== EXTRACTED DATA ==
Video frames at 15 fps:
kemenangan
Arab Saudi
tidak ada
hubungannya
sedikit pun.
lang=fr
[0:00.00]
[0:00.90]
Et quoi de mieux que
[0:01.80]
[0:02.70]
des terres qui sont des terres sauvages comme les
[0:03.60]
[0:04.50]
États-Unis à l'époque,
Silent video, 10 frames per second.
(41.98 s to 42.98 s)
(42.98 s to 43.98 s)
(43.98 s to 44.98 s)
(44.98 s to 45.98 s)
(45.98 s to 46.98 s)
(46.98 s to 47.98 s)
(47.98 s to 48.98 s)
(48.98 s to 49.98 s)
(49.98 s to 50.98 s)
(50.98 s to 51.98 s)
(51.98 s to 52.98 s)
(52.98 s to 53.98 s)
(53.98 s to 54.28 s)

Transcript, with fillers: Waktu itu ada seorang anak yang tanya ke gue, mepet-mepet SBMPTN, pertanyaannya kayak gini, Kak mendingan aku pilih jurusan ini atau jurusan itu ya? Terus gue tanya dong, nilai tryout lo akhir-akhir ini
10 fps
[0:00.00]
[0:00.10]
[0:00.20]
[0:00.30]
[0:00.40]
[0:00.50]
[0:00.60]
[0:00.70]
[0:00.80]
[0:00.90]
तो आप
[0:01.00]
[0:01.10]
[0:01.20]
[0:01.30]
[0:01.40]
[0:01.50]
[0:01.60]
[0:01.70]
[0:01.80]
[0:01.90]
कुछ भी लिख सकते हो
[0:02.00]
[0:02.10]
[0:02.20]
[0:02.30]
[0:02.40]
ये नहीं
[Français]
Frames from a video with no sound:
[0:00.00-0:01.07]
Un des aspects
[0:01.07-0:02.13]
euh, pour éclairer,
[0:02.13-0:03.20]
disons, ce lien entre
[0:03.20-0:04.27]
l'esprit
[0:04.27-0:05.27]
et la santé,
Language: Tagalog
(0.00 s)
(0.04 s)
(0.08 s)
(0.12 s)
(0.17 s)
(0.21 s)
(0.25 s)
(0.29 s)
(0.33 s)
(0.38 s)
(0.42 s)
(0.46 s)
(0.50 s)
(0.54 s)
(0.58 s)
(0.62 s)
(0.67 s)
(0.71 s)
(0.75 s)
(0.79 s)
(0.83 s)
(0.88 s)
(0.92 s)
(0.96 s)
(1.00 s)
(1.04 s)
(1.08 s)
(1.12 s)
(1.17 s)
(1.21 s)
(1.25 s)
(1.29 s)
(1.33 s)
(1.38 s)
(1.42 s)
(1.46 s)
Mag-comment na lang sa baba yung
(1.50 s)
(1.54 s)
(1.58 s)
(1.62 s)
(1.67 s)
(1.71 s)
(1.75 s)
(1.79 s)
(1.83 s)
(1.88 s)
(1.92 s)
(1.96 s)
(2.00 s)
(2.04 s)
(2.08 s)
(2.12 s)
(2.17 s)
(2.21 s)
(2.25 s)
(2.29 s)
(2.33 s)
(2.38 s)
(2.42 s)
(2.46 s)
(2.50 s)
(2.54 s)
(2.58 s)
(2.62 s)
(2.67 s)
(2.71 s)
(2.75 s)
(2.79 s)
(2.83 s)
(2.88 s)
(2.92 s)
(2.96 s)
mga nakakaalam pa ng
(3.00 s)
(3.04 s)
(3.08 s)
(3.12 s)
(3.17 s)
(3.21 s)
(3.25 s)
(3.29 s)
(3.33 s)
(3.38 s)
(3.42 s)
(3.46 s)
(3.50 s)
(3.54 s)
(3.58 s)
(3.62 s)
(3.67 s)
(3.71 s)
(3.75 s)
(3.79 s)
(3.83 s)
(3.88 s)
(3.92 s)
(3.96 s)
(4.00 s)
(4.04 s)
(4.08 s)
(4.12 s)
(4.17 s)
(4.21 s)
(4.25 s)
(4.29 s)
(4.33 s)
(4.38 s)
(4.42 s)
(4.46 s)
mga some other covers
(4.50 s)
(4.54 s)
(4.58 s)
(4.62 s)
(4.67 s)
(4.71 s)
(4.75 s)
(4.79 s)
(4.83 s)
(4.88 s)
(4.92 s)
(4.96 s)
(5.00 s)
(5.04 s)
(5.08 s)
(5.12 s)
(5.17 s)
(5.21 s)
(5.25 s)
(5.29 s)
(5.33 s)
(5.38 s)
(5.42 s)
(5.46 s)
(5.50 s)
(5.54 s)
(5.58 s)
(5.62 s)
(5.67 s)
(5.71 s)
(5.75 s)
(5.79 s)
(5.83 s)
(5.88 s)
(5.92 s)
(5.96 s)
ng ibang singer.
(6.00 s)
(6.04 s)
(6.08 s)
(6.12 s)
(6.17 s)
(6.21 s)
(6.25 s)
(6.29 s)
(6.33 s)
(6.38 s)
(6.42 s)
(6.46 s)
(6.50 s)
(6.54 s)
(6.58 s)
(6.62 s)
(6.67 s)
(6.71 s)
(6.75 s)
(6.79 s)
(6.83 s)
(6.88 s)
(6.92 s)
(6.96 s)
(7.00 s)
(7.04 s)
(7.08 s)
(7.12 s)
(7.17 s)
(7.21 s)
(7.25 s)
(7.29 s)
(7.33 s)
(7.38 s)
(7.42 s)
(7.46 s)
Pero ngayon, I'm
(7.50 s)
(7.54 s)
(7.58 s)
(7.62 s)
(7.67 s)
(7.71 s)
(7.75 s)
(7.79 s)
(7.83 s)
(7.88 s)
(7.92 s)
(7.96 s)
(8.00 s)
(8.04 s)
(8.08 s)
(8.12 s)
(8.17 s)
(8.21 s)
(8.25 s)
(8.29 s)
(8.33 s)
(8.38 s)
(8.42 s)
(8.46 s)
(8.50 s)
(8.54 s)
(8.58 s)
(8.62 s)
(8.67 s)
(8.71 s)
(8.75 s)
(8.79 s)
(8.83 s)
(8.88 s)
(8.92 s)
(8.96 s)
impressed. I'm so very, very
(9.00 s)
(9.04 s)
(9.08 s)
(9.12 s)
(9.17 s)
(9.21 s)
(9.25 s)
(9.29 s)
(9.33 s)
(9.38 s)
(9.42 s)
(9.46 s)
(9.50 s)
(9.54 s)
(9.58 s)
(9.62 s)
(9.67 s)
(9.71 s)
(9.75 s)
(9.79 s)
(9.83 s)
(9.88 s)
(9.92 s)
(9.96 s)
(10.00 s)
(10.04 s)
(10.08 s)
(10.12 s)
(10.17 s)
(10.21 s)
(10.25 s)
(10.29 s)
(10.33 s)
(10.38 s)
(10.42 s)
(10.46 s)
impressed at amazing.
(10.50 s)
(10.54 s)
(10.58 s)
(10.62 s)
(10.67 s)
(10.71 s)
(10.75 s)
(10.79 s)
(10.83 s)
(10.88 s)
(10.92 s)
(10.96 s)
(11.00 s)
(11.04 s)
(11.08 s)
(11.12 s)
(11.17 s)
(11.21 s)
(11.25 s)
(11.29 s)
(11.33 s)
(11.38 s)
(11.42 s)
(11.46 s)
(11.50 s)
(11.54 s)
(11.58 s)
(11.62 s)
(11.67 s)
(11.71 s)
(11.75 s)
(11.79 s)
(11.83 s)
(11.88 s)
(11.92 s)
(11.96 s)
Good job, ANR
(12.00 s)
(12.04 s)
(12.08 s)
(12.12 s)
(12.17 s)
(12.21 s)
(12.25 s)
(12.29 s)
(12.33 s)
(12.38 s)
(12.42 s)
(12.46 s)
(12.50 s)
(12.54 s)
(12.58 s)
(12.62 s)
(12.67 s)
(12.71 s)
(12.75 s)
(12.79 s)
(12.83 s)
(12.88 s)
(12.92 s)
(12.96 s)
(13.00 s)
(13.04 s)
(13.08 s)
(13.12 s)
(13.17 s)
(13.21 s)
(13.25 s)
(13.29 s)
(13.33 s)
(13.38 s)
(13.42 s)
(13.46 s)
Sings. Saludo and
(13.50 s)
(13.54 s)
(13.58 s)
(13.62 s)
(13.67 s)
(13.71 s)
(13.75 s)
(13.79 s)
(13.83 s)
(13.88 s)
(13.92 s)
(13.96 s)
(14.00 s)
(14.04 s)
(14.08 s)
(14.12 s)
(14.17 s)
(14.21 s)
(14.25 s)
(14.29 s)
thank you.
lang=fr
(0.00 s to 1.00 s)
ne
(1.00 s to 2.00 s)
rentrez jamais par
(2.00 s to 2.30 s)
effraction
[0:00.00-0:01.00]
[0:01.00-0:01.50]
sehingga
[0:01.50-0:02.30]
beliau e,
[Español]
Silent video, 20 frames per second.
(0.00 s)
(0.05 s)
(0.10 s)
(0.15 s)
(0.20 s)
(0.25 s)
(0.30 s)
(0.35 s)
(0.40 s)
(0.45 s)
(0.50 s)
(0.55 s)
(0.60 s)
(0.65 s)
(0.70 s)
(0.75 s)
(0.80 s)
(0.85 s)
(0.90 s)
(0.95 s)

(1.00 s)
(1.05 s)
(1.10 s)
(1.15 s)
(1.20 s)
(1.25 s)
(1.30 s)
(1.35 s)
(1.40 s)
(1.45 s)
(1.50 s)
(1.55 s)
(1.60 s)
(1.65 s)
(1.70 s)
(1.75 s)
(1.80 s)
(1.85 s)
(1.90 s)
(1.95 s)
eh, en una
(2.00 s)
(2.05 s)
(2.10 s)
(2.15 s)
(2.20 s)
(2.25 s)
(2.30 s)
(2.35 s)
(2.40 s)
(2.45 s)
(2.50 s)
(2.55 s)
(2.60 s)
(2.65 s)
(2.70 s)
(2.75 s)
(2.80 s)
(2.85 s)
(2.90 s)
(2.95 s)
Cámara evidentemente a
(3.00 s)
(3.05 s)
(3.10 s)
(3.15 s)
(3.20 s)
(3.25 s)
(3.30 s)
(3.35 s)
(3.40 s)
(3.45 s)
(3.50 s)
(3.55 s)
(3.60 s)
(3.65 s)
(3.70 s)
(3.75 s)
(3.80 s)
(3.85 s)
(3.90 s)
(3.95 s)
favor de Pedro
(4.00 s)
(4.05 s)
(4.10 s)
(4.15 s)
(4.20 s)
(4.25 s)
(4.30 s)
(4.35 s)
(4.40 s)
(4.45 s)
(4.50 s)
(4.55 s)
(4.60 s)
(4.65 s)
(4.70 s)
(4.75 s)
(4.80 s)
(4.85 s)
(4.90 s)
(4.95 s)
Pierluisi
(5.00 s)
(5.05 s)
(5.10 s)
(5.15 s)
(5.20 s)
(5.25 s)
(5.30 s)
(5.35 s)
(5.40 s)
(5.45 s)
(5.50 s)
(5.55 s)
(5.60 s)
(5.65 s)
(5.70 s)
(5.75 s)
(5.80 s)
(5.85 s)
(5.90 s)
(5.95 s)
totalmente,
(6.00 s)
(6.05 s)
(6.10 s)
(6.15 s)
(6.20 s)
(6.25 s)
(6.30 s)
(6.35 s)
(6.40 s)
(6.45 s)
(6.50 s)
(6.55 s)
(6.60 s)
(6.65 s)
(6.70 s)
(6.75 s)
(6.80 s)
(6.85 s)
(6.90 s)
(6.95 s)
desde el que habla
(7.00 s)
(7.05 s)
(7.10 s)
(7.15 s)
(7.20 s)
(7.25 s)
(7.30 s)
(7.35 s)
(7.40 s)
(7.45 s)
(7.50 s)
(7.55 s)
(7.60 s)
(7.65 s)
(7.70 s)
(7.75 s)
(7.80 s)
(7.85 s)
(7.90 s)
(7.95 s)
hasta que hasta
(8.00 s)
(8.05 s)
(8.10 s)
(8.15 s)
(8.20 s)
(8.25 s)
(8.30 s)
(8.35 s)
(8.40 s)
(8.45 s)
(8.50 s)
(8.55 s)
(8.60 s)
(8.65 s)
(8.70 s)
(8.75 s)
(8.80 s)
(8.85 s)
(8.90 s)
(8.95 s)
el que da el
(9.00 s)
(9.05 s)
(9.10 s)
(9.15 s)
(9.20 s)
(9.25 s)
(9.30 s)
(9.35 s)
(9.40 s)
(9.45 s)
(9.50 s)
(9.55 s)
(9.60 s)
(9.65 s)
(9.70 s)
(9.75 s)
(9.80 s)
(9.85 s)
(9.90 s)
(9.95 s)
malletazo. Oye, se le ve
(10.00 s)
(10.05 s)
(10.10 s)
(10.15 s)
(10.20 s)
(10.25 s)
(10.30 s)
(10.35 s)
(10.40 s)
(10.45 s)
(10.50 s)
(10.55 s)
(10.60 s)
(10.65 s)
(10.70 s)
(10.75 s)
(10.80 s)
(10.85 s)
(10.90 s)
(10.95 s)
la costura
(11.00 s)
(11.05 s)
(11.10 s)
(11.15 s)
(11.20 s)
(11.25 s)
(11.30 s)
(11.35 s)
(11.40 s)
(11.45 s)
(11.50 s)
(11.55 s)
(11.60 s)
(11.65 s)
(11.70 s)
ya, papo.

== WHAT YOU WILL DO ==
Say how many lines of the entries above include the string "second", giving the number and nothing else.

== OUTPUT BELOW ==
2